Detecting Groups in Directed and Non-Directed Bipartite Networks
Alexandre Benatti, Luciano da F. Costa
TL;DR
This paper addresses detecting groups in directed and non-directed bipartite networks by leveraging a coincidence similarity index to transform bipartite representations into similarity networks whose connectivity reveals clusters. It extends the coincidence similarity index, defining $C(A,B)=J(A,B)I(A,B)$ with $J( vec{x}, vec{y})=\frac{\sum_i \min\{x_i,y_i\}}{\sum_i \max\{x_i,y_i\}}$ and $I( vec{x},\nvec{y})=\frac{\sum_i \min\{x_i,y_i\}}{\min\{\sum_i x_i,\sum_i y_i\}}$, to transform bipartite data into coincidence similarity networks that expose community structure. The authors generate synthetic modular bipartite networks with controllable numbers of groups and overlap via a scrambling probability $p$, and demonstrate that direct representations with more features yield the best group separation, outperforming projections with respect to modularity-based metrics.

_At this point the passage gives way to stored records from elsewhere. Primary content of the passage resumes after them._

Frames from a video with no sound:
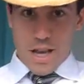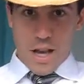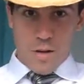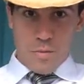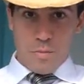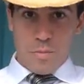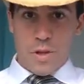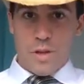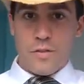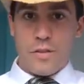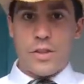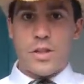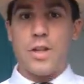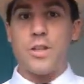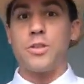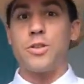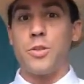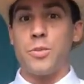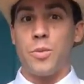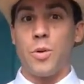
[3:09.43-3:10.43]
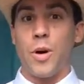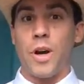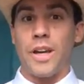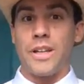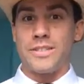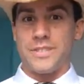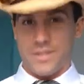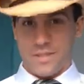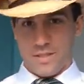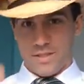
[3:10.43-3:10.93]
I'm a bit of a country
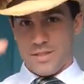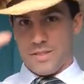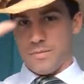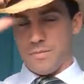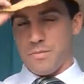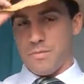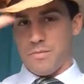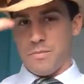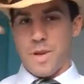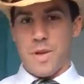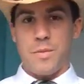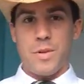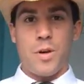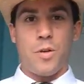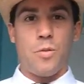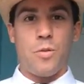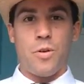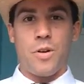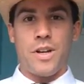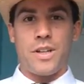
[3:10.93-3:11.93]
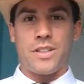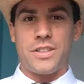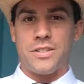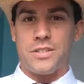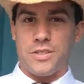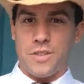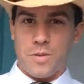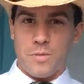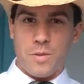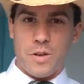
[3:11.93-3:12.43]
boy. Maybe a warning to
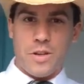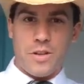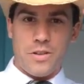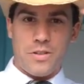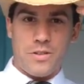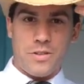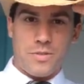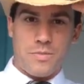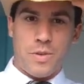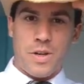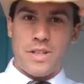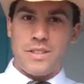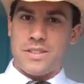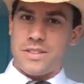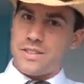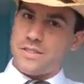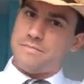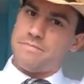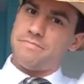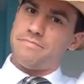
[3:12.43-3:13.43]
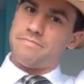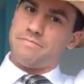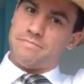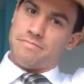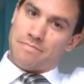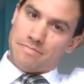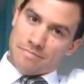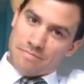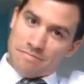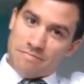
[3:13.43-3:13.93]
some others, but
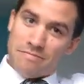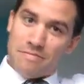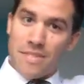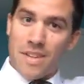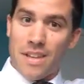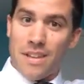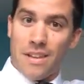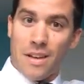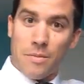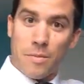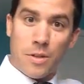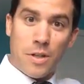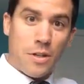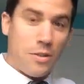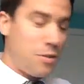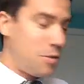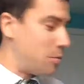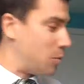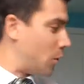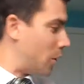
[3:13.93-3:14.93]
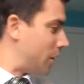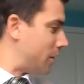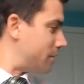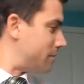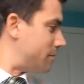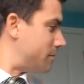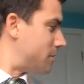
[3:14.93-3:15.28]
I'm a country boy.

The results show robust separation even under substantial overlap and provide a scalable framework for evaluating group detection in bipartite systems, with avenues for extending to multipartite networks, variable group sizes, and node-subset analyses.
Abstract
Bipartite networks provide an effective resource for representing, characterizing, and modeling several abstract and real-world systems and structures involving binary relations, which include food webs, social interactions, and customer-product relationships. Of particular interest is the problem of, given a specific bipartite network, to identify possible respective groups or clusters characterized by similar interconnecting patterns. The present work approaches this issue by extending and complementing a previously described coincidence similarity methodology (Bioarxiv, doi.org/10.1101/2022.07.16.500294) in several manners, including the consideration of direct and non-directed bipartite networks, the characterization of groups in those networks, as well as considering synthetic bipartite networks presenting groups as a resource for studying the performance of the described methodology. Several interesting results are described and discussed, including the corroboration of the potential of the coincidence similarity methodology for achieving enhanced separation between the groups in bipartite networks.